◆ WORK TO COMPLETE: The result should be an exact copy of every record, with no pictures kept.

◆ INPUT:
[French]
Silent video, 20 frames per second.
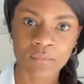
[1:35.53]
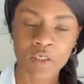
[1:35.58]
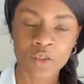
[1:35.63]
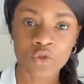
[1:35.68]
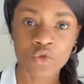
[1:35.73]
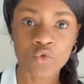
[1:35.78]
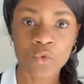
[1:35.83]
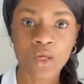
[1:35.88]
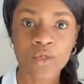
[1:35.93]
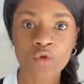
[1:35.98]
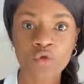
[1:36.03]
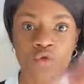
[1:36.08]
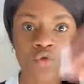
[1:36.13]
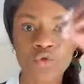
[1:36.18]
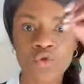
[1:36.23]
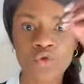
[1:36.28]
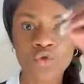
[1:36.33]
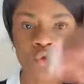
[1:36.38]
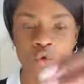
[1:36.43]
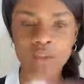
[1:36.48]
Soyons
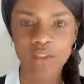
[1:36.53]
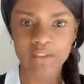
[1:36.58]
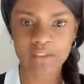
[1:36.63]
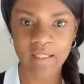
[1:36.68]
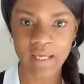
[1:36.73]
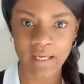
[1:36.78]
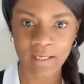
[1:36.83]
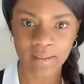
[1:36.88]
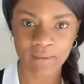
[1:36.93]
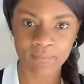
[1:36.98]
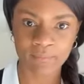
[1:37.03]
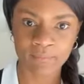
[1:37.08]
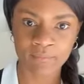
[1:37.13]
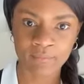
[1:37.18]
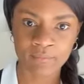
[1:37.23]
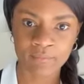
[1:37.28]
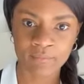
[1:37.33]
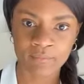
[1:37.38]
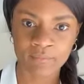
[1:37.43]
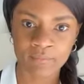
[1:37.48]
solidaires.
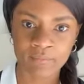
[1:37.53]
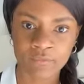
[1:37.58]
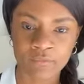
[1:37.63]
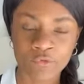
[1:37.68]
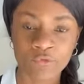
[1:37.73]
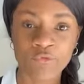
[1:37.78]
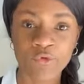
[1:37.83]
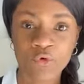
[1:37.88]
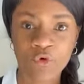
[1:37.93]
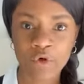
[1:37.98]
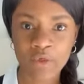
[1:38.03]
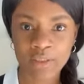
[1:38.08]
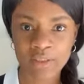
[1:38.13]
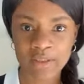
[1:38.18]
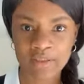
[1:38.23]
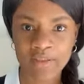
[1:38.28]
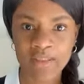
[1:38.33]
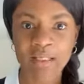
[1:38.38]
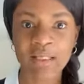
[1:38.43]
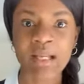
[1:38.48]
Vous
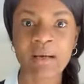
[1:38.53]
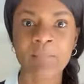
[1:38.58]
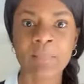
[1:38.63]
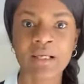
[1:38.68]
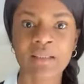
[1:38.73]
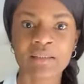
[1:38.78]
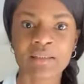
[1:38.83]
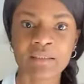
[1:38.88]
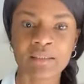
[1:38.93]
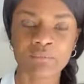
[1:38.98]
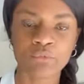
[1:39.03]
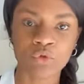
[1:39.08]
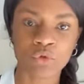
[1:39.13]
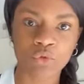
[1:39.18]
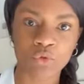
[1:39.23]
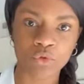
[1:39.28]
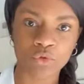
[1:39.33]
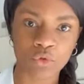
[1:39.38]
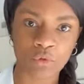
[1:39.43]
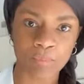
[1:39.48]
connaissez la maxime de
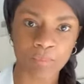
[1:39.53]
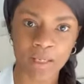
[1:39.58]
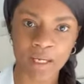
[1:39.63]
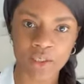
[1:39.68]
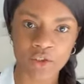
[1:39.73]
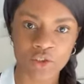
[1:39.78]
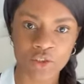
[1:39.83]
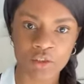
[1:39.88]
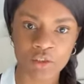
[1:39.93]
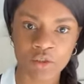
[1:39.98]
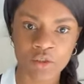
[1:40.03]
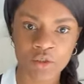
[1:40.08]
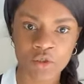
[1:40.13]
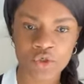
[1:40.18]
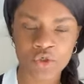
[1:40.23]
notre page.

◆ WRITTEN RESPONSE:
[French]
Silent video, 20 frames per second.
[1:35.53]
[1:35.58]
[1:35.63]
[1:35.68]
[1:35.73]
[1:35.78]
[1:35.83]
[1:35.88]
[1:35.93]
[1:35.98]
[1:36.03]
[1:36.08]
[1:36.13]
[1:36.18]
[1:36.23]
[1:36.28]
[1:36.33]
[1:36.38]
[1:36.43]
[1:36.48]
Soyons
[1:36.53]
[1:36.58]
[1:36.63]
[1:36.68]
[1:36.73]
[1:36.78]
[1:36.83]
[1:36.88]
[1:36.93]
[1:36.98]
[1:37.03]
[1:37.08]
[1:37.13]
[1:37.18]
[1:37.23]
[1:37.28]
[1:37.33]
[1:37.38]
[1:37.43]
[1:37.48]
solidaires.
[1:37.53]
[1:37.58]
[1:37.63]
[1:37.68]
[1:37.73]
[1:37.78]
[1:37.83]
[1:37.88]
[1:37.93]
[1:37.98]
[1:38.03]
[1:38.08]
[1:38.13]
[1:38.18]
[1:38.23]
[1:38.28]
[1:38.33]
[1:38.38]
[1:38.43]
[1:38.48]
Vous
[1:38.53]
[1:38.58]
[1:38.63]
[1:38.68]
[1:38.73]
[1:38.78]
[1:38.83]
[1:38.88]
[1:38.93]
[1:38.98]
[1:39.03]
[1:39.08]
[1:39.13]
[1:39.18]
[1:39.23]
[1:39.28]
[1:39.33]
[1:39.38]
[1:39.43]
[1:39.48]
connaissez la maxime de
[1:39.53]
[1:39.58]
[1:39.63]
[1:39.68]
[1:39.73]
[1:39.78]
[1:39.83]
[1:39.88]
[1:39.93]
[1:39.98]
[1:40.03]
[1:40.08]
[1:40.13]
[1:40.18]
[1:40.23]
notre page.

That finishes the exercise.